What to produce
Your task is to return all of the records exactly, minus any images.

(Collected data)

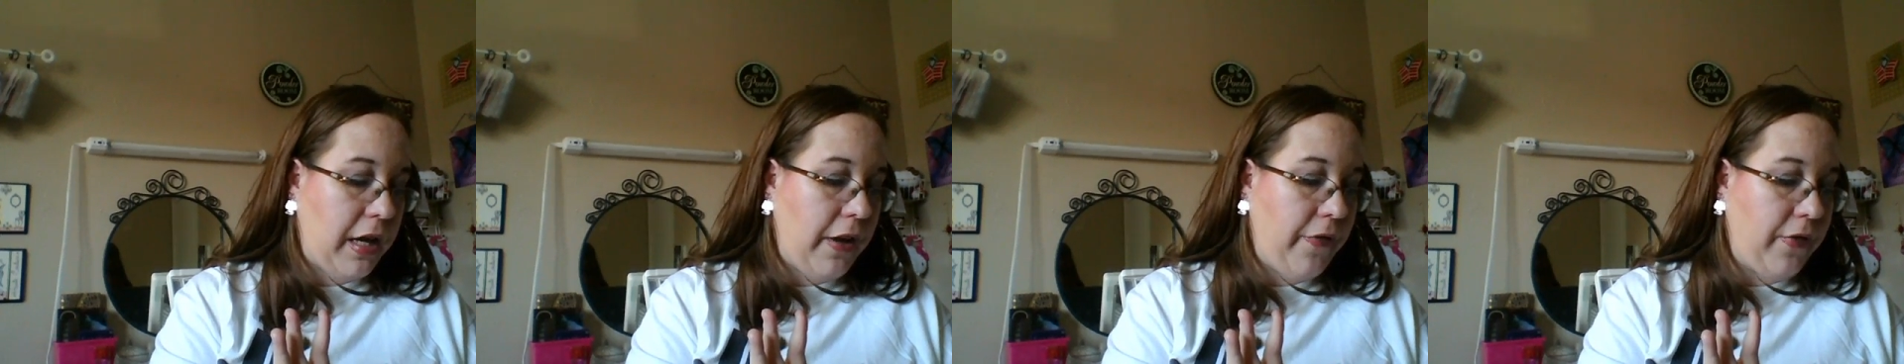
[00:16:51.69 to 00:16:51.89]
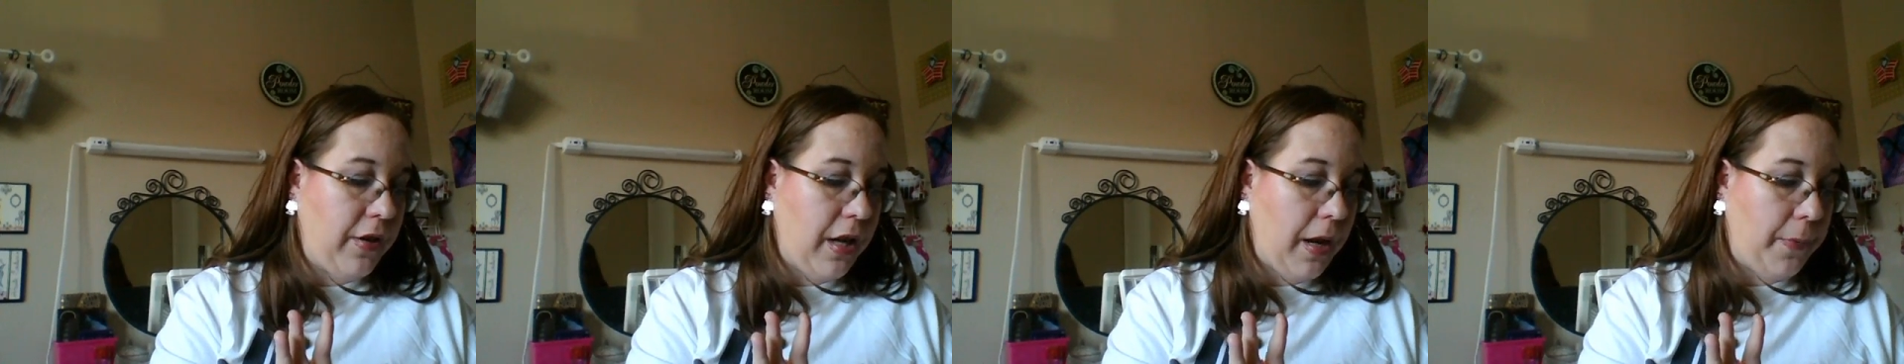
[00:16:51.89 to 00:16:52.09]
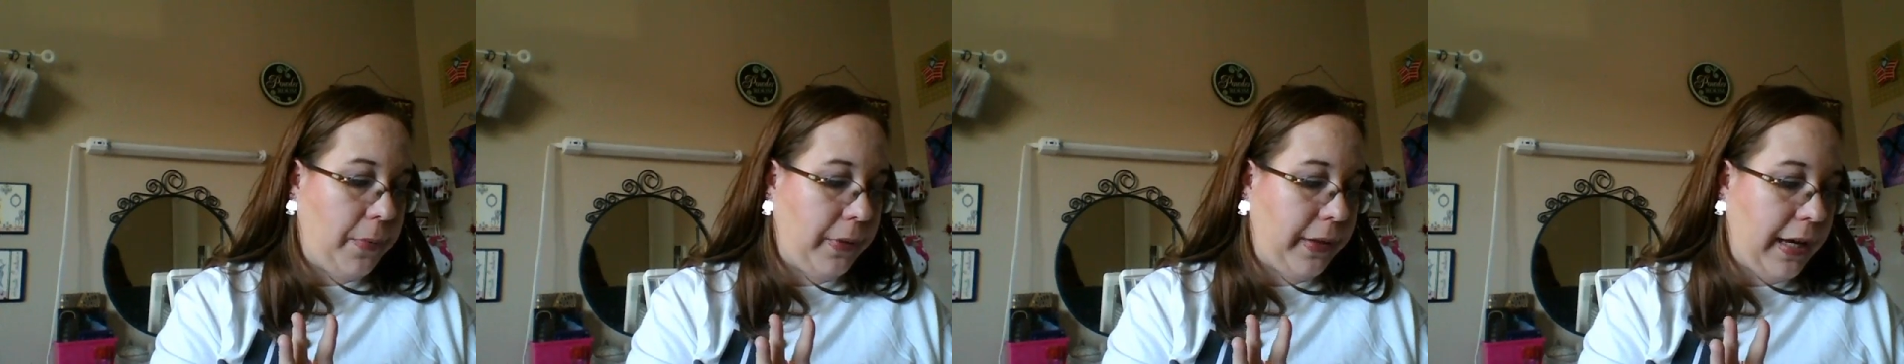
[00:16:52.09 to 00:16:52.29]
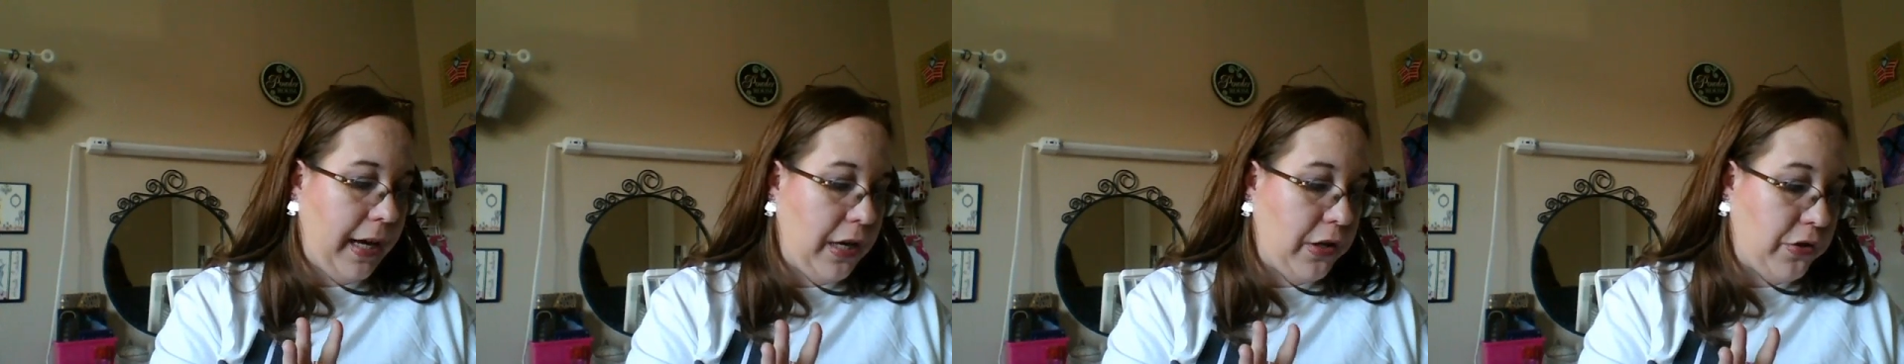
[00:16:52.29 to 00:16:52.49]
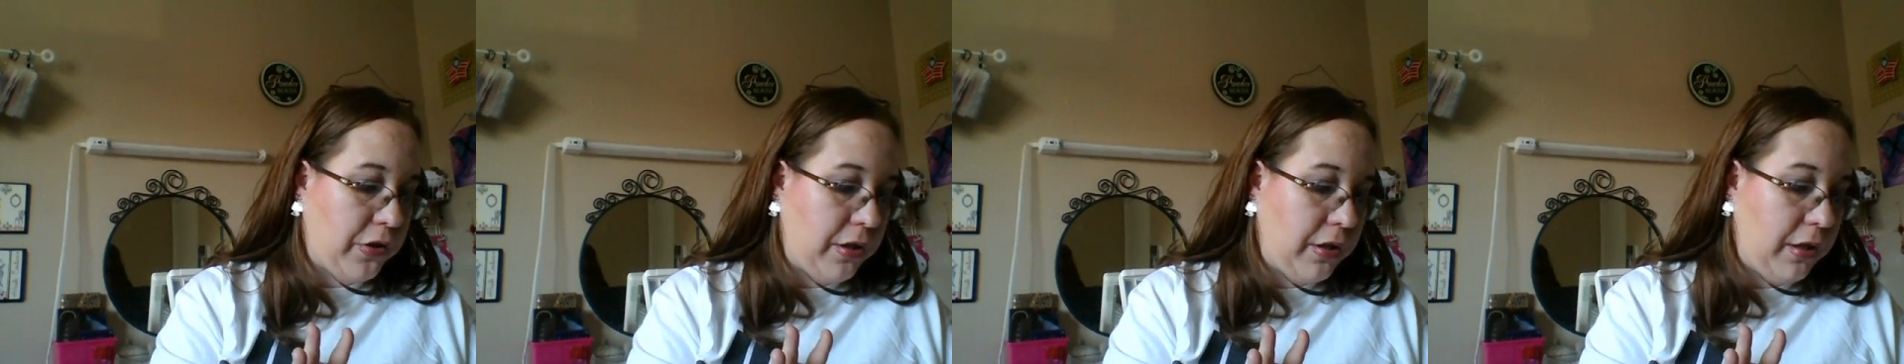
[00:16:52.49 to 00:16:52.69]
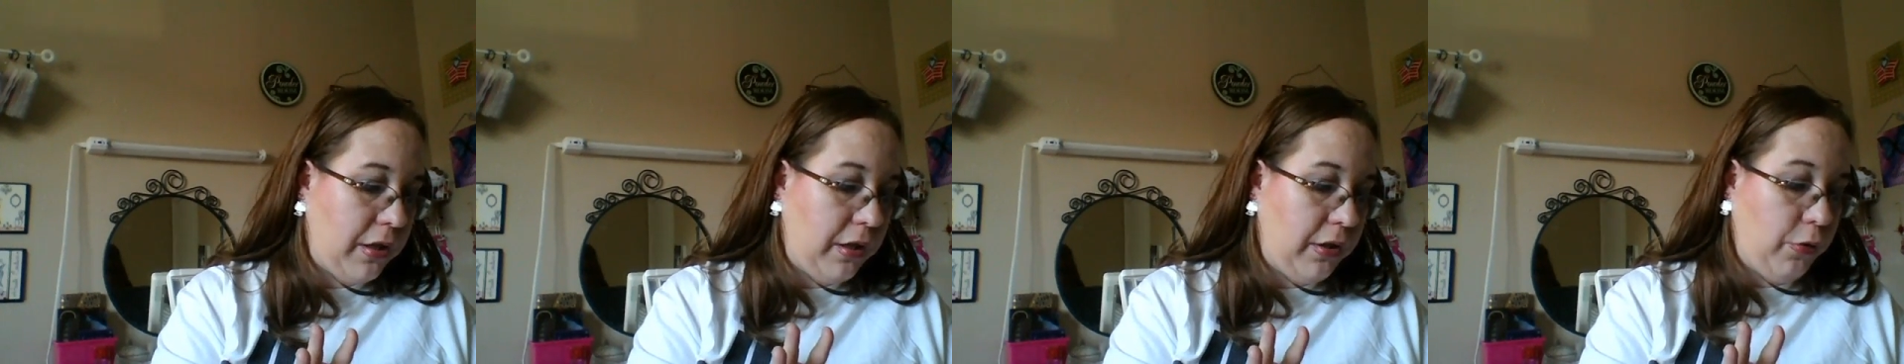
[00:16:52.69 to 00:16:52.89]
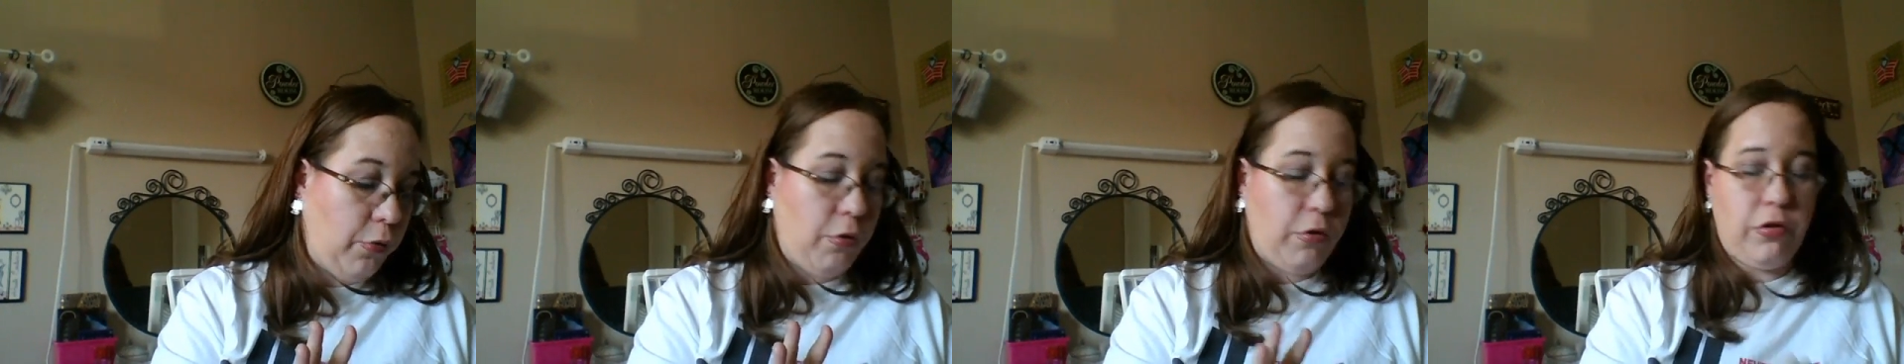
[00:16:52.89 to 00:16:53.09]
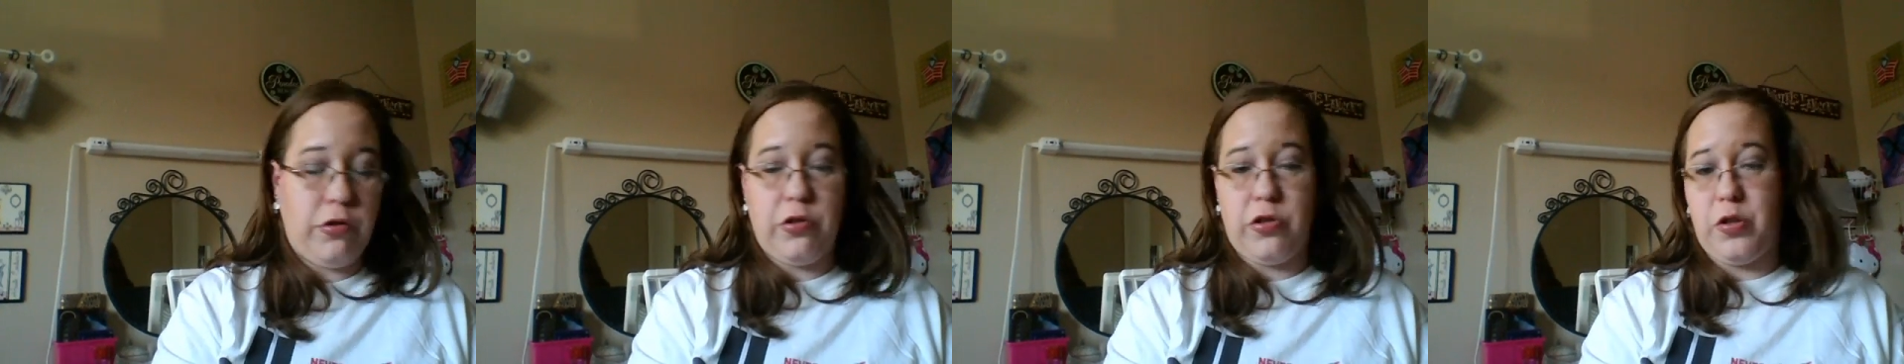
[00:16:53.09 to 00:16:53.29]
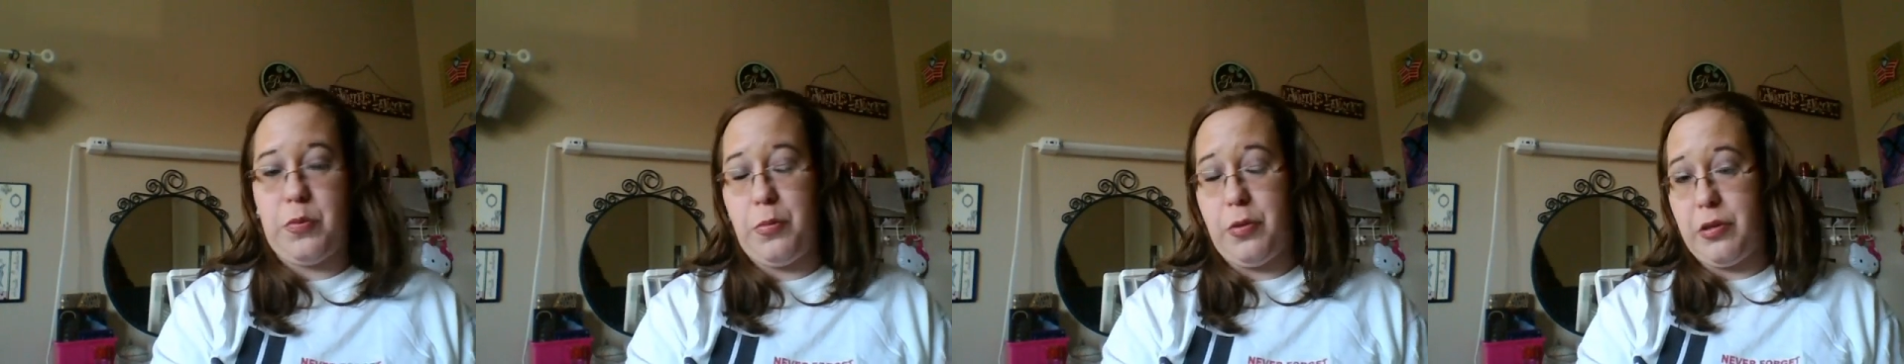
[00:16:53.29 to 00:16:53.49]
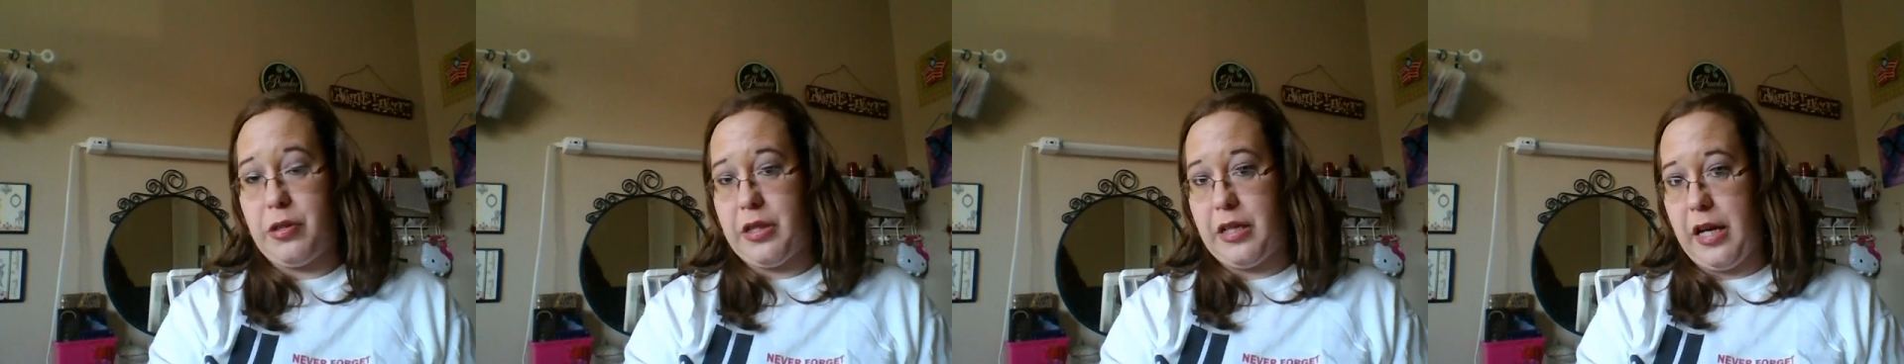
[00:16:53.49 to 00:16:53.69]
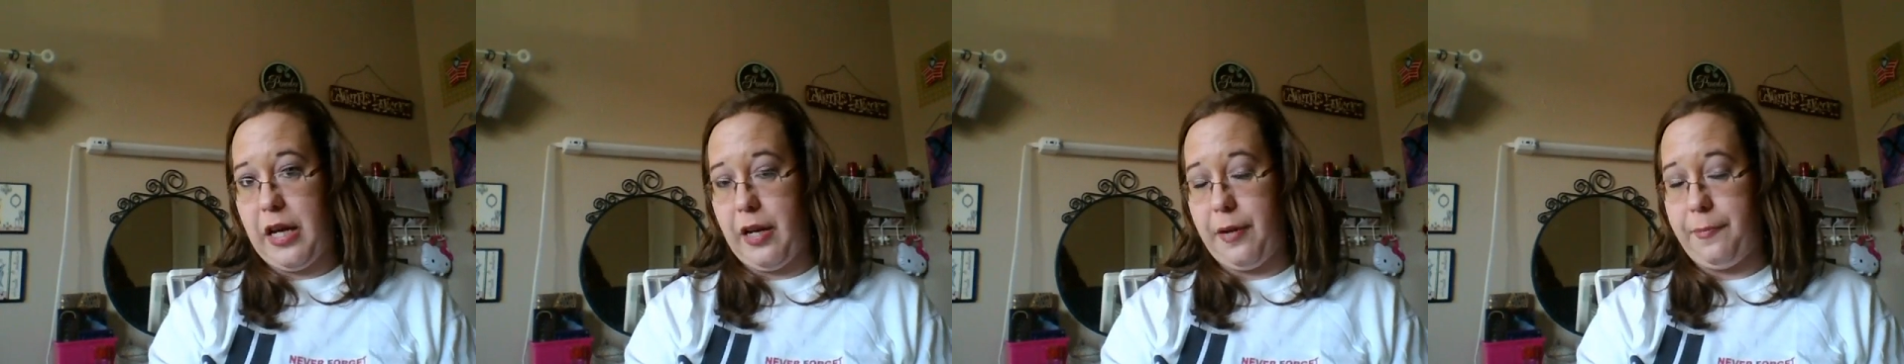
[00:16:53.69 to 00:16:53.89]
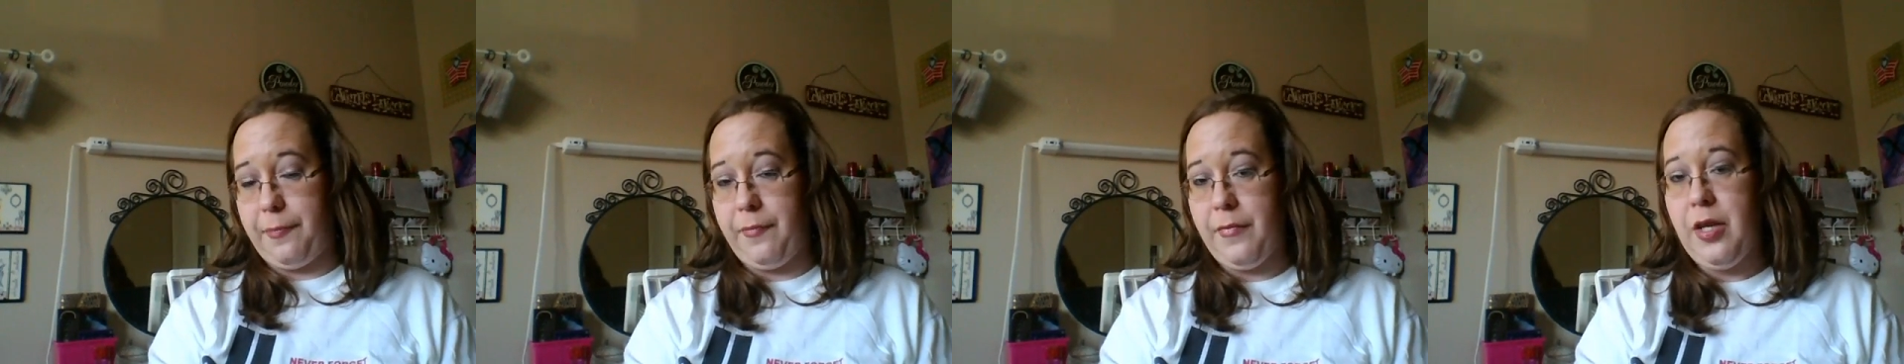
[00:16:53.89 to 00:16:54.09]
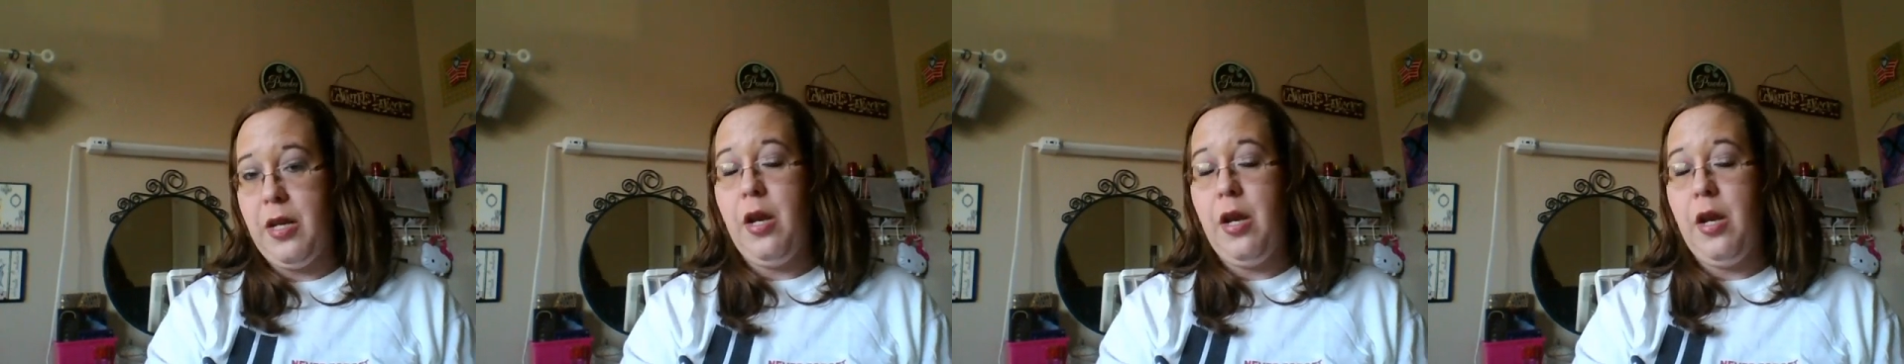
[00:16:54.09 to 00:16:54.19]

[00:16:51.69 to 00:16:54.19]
even application, and gorgeous, smooth skin.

Written reply
[00:16:51.69 to 00:16:51.89]
[00:16:51.89 to 00:16:52.09]
[00:16:52.09 to 00:16:52.29]
[00:16:52.29 to 00:16:52.49]
[00:16:52.49 to 00:16:52.69]
[00:16:52.69 to 00:16:52.89]
[00:16:52.89 to 00:16:53.09]
[00:16:53.09 to 00:16:53.29]
[00:16:53.29 to 00:16:53.49]
[00:16:53.49 to 00:16:53.69]
[00:16:53.69 to 00:16:53.89]
[00:16:53.89 to 00:16:54.09]
[00:16:54.09 to 00:16:54.19]

[00:16:51.69 to 00:16:54.19]
even application, and gorgeous, smooth skin.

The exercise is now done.